もともとあがり症なのは自覚しているので、それで毎年大量のレジュメを作成して臨んでいるのですが、今年は、なるべくレジュメを読むのではなく、話す内容を事前に頭に入れて、忘れたら、項目だけ見直して対応しようと考えていました。しかし、気負ったせいか、例年よりもひどく緊張してしまい、結局、最初からレジュメを見ながら話した方がよっぽどましだったという結果に終わってしまいました。
まさに後悔先に立たずなのですが、何度やっても、人の前でお話をするというのには慣れません。もちろん、普段の相談の場とか、法廷で尋問や弁論をするとかいう場面では、仕事ですからさして緊張はしませんし、緊張しても適度な緊張感という感じで実践できていると思うのですが、聴衆を前にして一方的に話をするというのは、弁護士としての普段の仕事の場面とはどうも勝手が違い、緊張しすぎてしまうのです。
ですから、今回の件は、なんだか余計にトラウマになって、次の機会ではもっと緊張してしまうのではないかと内心びくびくしています。
他方で、昨日、著名な弁護士の講演を聞く機会があり、その立て板に水のような、まさに流れるような話の展開とわかりやすさに改めて感銘を受けました。
その弁護士というのは、今年の安保関連法制の審議において、参議院で参考人として意見陳述もした伊藤真さんであり、この伊藤さんは、若いころから大手司法試験予備校で人気講師として名を博し、その後は自ら司法試験予備校を興して法曹養成に長年あたってきた人です。
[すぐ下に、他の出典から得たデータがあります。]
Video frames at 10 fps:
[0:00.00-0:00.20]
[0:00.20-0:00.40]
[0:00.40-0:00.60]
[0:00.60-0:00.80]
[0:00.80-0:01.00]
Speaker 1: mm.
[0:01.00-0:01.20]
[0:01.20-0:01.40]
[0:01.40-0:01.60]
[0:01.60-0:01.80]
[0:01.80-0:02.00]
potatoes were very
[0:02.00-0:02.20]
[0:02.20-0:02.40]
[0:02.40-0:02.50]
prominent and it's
その他に法学館憲法研究所という組織も立上げ、1票の格差是正訴訟(議員定数不均衡違憲訴訟)など様々な憲法訴訟に関与し、日弁連の憲法問題対策本部副本部長も務めておられます。私も過去に何度か講義を聞いたことがあるのですが、とにかくわかりやすく、そして、聴衆を前向きに、むしろ熱くさせる特別な能力を持っている方です。
その講演の内容には別の機会に触れるとして、今回久しぶりに伊藤さんのお話をお聞きして、どうしてこんな講演ができるのだろう、逆にどうして私は講演となると緊張しすぎてしまうのだろうと改めて感じました。
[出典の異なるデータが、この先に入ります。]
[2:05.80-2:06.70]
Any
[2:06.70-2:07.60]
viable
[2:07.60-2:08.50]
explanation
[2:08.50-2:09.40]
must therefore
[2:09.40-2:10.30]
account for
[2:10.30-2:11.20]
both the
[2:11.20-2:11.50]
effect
もちろん、人には向き不向きもあるとは思うのですが、それにしても、この差は何だろうと考えると、やはりモチベーションとかメンタル面が大きく関わっている気がします。
この機会に、今後講演などで失敗しないための方法を、むしろ、より楽しい講演をするための方法を、もう一度模索し、再構築してみようと思った一日でした。